▶ _TASK STATEMENT_:
If a line below falls between the line with "[0:00.00-0:00.90]" and the line with "Lip reading: like", or is one of those two, output it exactly; output nothing else and no pictures.

▶ _TASK INPUT_:
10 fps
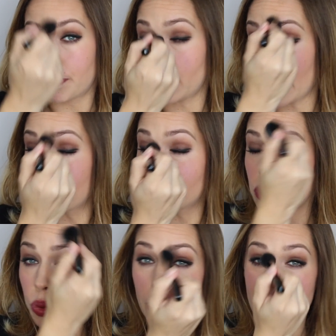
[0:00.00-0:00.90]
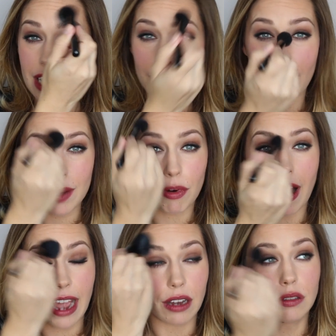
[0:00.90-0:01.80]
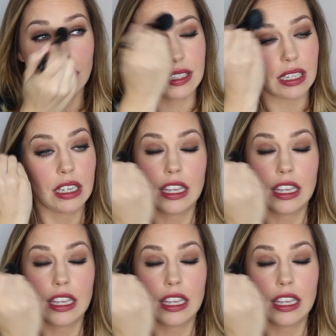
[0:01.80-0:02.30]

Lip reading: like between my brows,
---
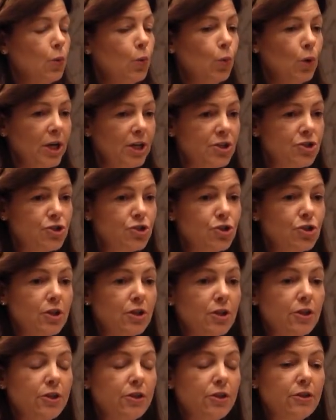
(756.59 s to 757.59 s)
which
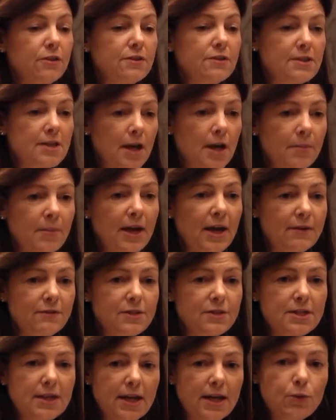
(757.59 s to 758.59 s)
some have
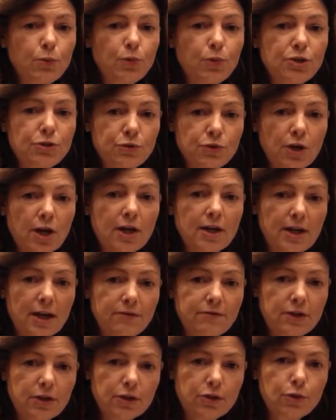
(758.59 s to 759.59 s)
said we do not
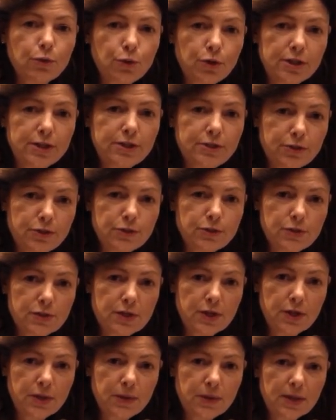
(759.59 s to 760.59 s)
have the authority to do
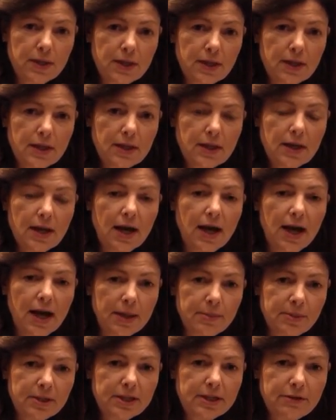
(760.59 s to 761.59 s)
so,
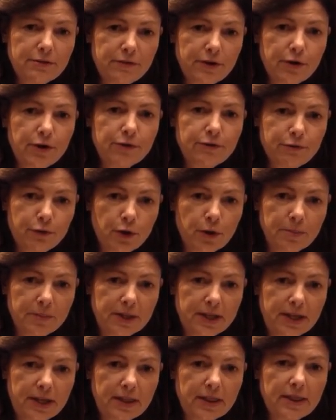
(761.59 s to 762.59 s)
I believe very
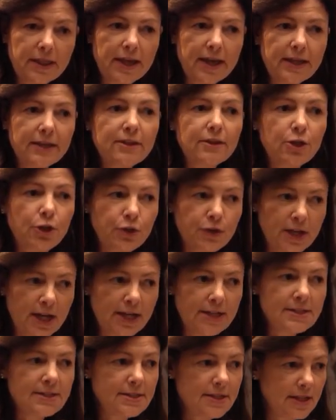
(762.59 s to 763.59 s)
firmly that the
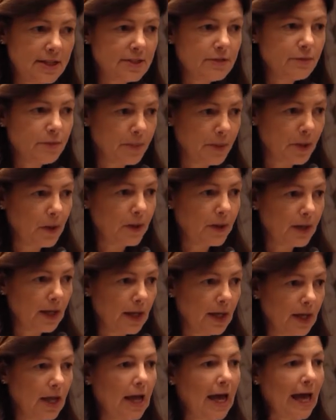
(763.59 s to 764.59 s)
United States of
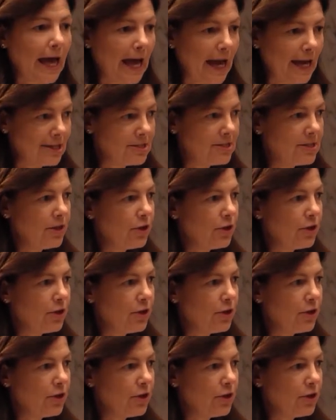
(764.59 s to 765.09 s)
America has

▶ _SOLUTION FOR THIS TASK_:
[0:00.00-0:00.90]
[0:00.90-0:01.80]
[0:01.80-0:02.30]

Lip reading: like between my brows,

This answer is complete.